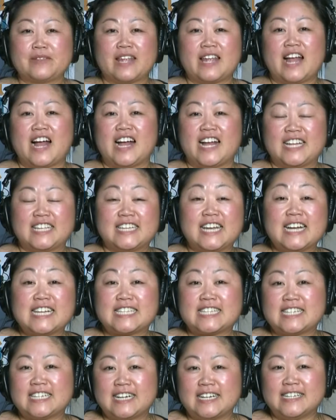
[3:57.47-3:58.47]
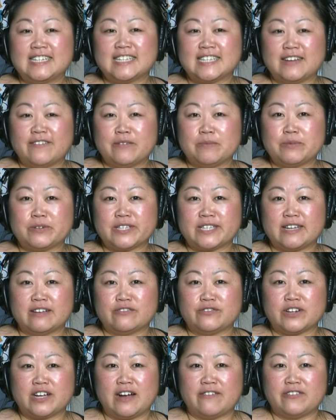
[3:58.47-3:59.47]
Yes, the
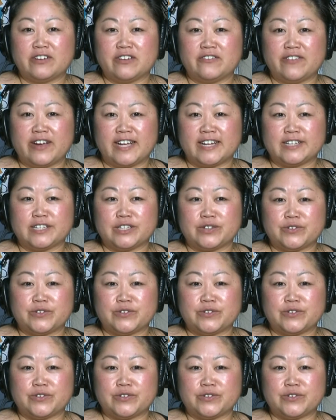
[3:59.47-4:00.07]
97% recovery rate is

...

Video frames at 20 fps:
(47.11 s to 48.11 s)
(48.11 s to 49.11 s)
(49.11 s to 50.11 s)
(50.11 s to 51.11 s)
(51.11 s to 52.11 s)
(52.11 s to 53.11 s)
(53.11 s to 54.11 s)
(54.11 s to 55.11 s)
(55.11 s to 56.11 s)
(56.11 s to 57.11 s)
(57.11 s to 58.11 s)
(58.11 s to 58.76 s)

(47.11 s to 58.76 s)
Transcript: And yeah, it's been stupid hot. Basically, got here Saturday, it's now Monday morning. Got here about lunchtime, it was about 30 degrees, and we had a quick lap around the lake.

---

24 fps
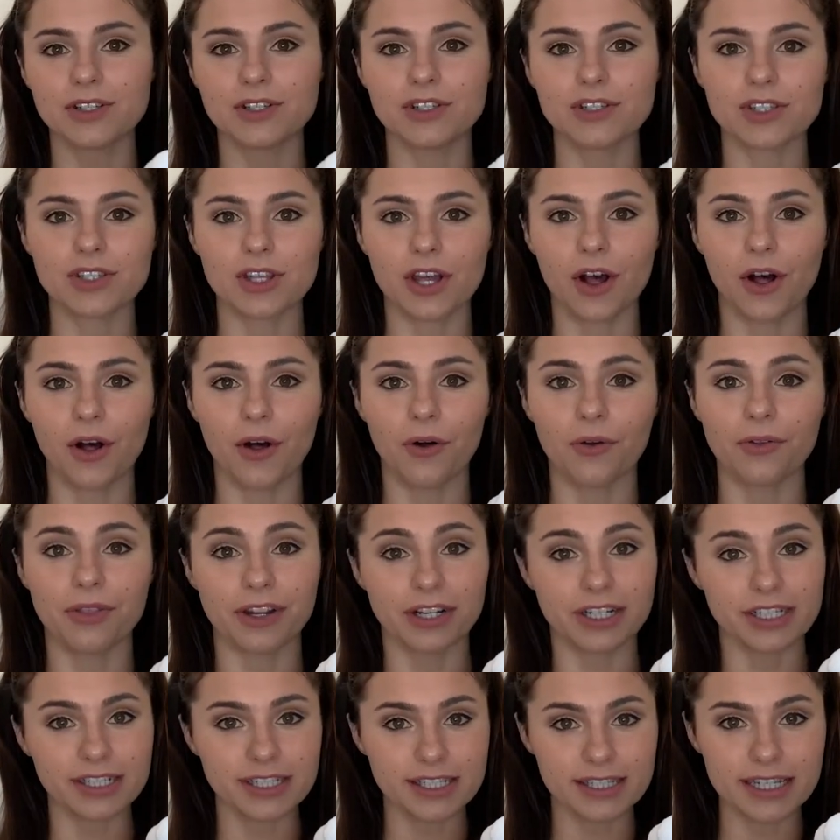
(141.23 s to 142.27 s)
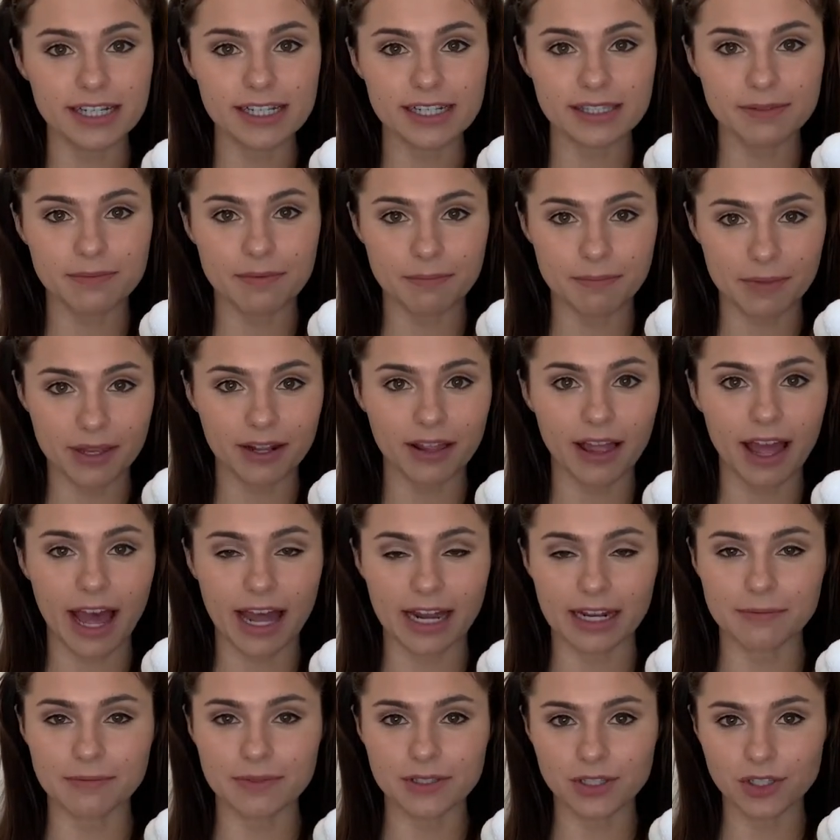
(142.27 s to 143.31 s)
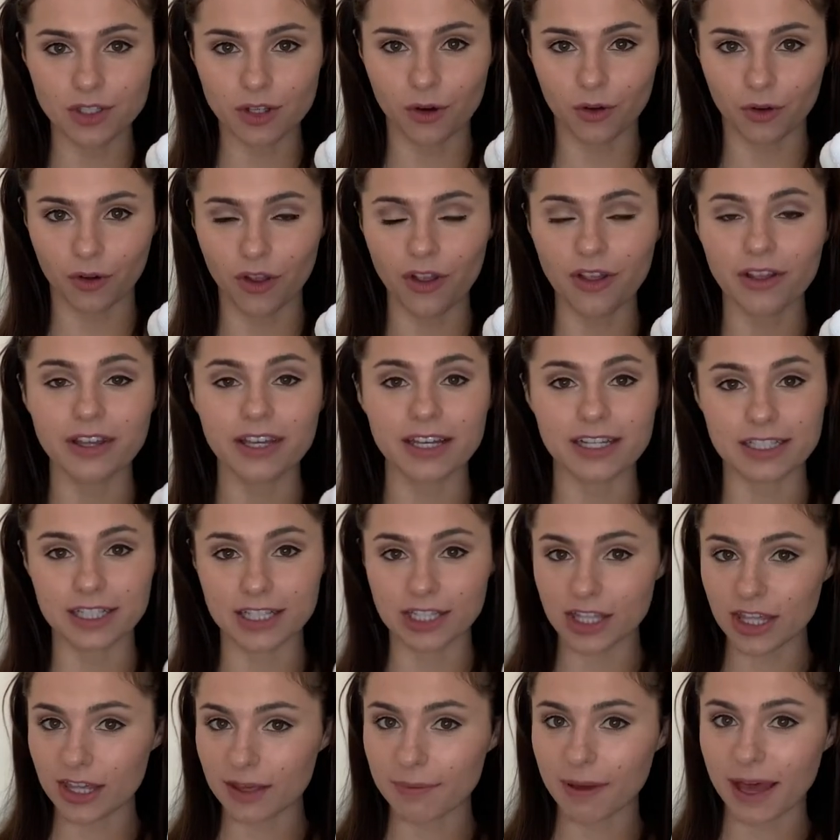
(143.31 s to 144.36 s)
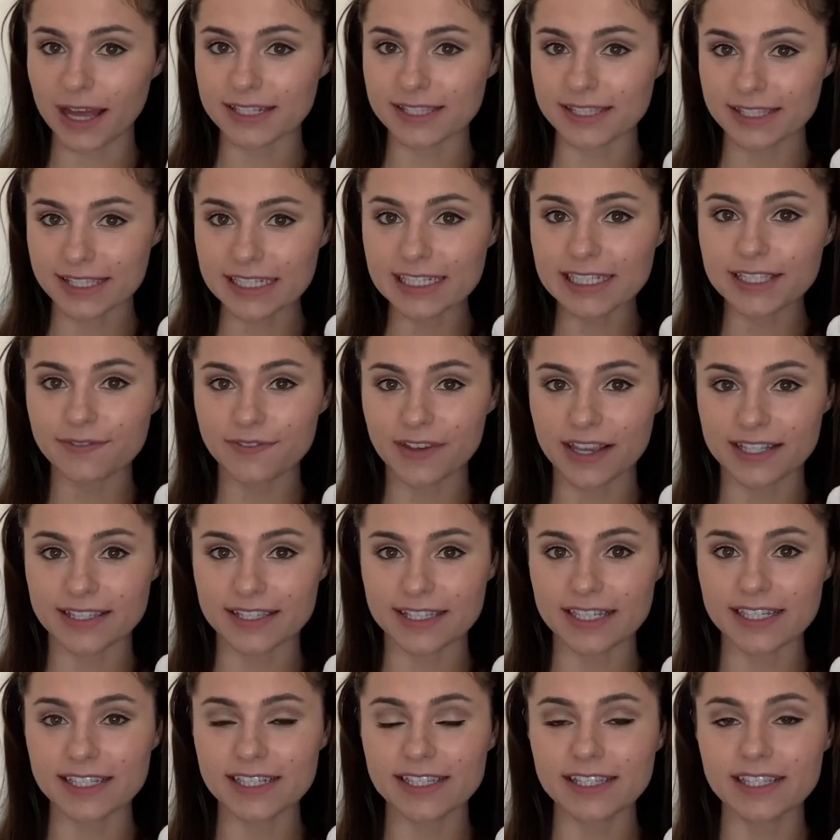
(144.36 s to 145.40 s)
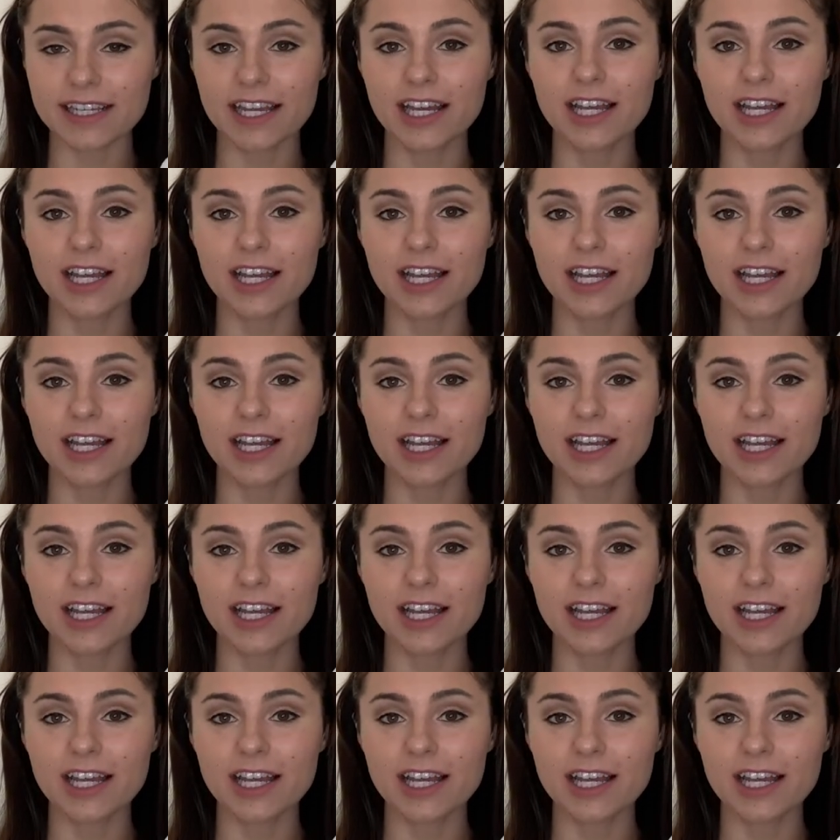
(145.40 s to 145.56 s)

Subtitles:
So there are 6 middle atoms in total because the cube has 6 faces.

PROBLEM DETAILS: Of all the entries above, repeat only the lines from the line that has "(51.11 s to 52.11 s)" to the line that has "Transcript: And yeah, it's", both lines included, exactly.

TASK RESULT:
(51.11 s to 52.11 s)
(52.11 s to 53.11 s)
(53.11 s to 54.11 s)
(54.11 s to 55.11 s)
(55.11 s to 56.11 s)
(56.11 s to 57.11 s)
(57.11 s to 58.11 s)
(58.11 s to 58.76 s)

(47.11 s to 58.76 s)
Transcript: And yeah, it's been stupid hot. Basically, got here Saturday, it's now Monday morning. Got here about lunchtime, it was about 30 degrees, and we had a quick lap around the lake.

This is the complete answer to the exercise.